The phenomenon of globalization has attracted the attention of many academic disciplines which often attribute novelty to trends that have in fact been around for centuries. Provides a historical perspective on current debates about globalization. Approaches may vary with instructor.
This core course in global studies seeks to understand the processes of globalization by exploring the economic, political, social, ecological, and cultural forces that shape states and societies across the globe. We examine the legacies of colonialism, the undertaking of subsequent structural adjustment measures, and contemporary development/aid enterprises.
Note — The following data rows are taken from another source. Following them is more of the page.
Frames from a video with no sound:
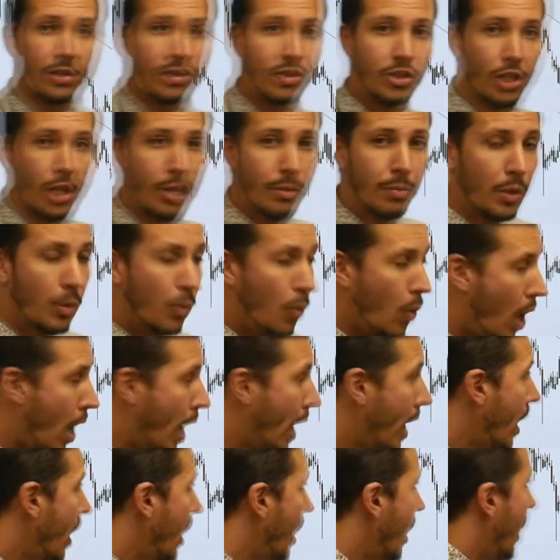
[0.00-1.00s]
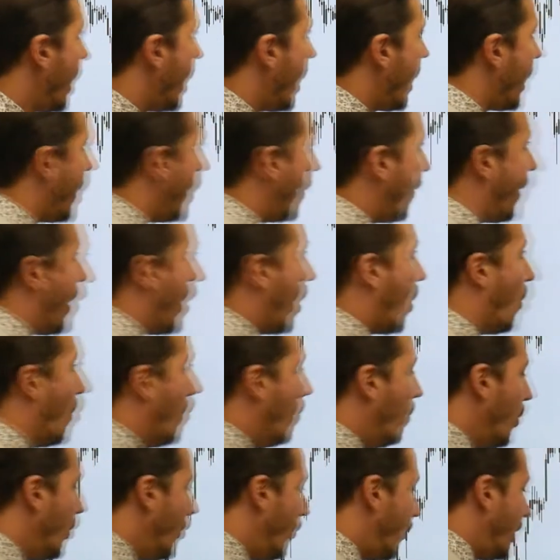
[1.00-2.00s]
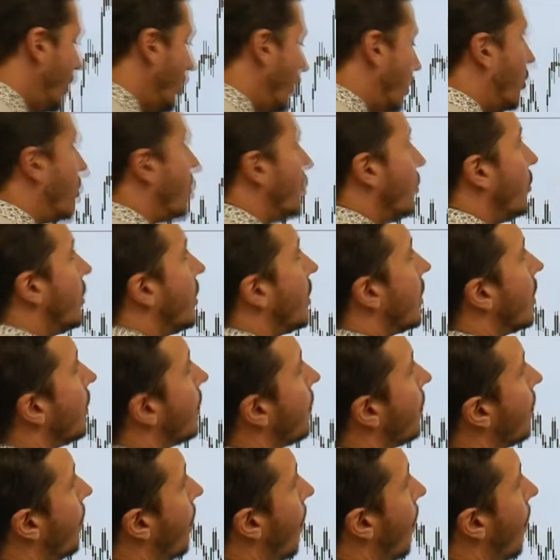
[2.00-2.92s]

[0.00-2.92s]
JPY. And now moving to the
Throughout the quarter, we rely on specific case studies that serve as reminders that such processes are geographically specific, and influenced by local and historical forces. Our case studies include an examination of how global linkages over time have resulted in very different outcomes, depending on region. We also question our assumptions about history and globalization, and in the process challenge many of the mainstream characterizations of politics and development in the world today, including in the media, academia, and the development community.
Student learning goals
Recognize the proliferation of competing theories and assumptions about globalization and development in everyday public discourse and practice
Apply theory to specific cases of development and underdevelopment, trade and sustainable livelihoods, and global poverty and justice.
Define the term "Globalization," including a recognition of its key elements and the critical relationships that are comprised in this term.
Understand and articulate how different ideas about globalization lead to different analyses of the creation of poverty and wealth.
Learn and apply a variety of methods that raise critical questions related to issues and problems subsumed within global studies.